▶ _WHAT IS BEING ASKED_
The part below that opens with the line containing "Silent video, 10 frames per second." and closes with the line containing "Transcript, with fillers: truck, mm" should be copied exactly, minus any pictures.

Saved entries
----------
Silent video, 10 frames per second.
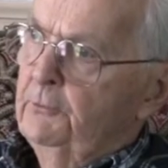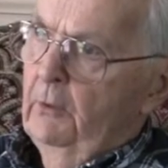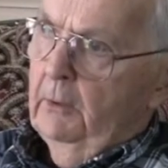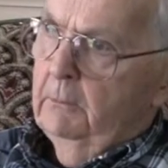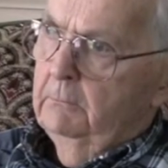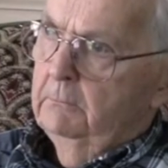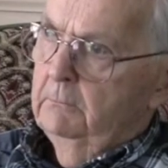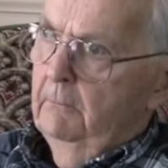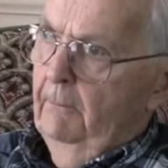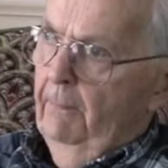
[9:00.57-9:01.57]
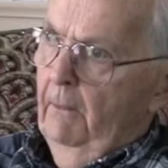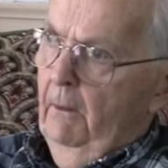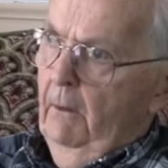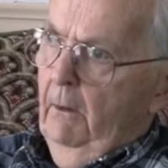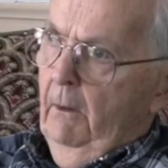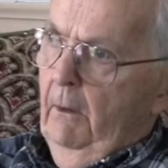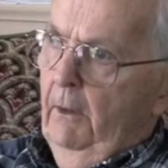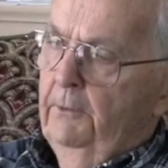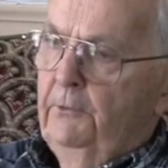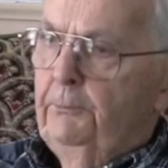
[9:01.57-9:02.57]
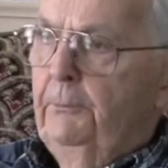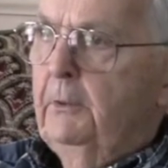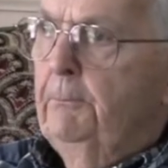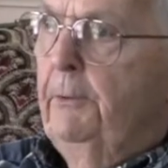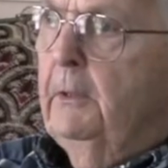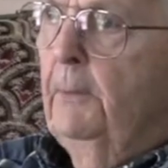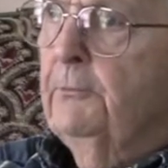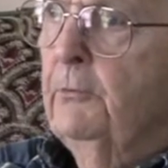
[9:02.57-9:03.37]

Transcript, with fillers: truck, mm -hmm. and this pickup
----------
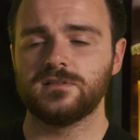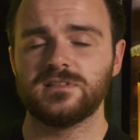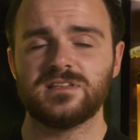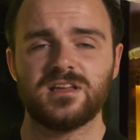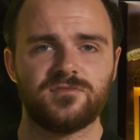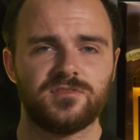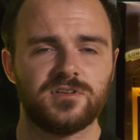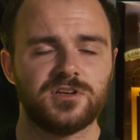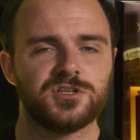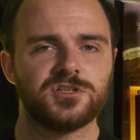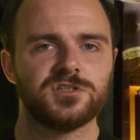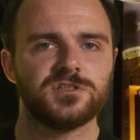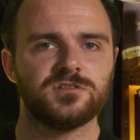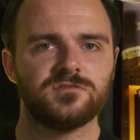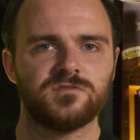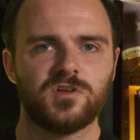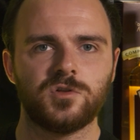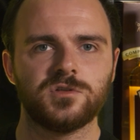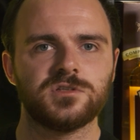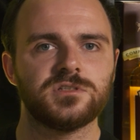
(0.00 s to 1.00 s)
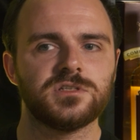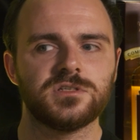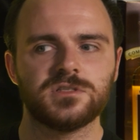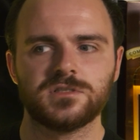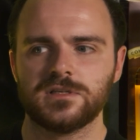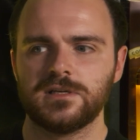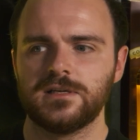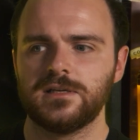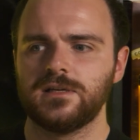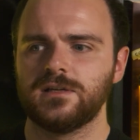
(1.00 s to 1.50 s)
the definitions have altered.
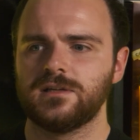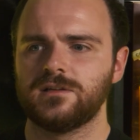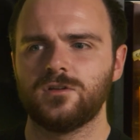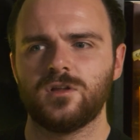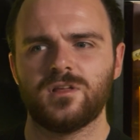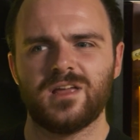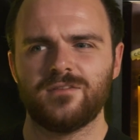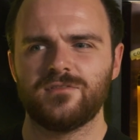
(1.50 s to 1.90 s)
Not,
----------
▶ _OUTPUT_
Silent video, 10 frames per second.
[9:00.57-9:01.57]
[9:01.57-9:02.57]
[9:02.57-9:03.37]

Transcript, with fillers: truck, mm -hmm. and this pickup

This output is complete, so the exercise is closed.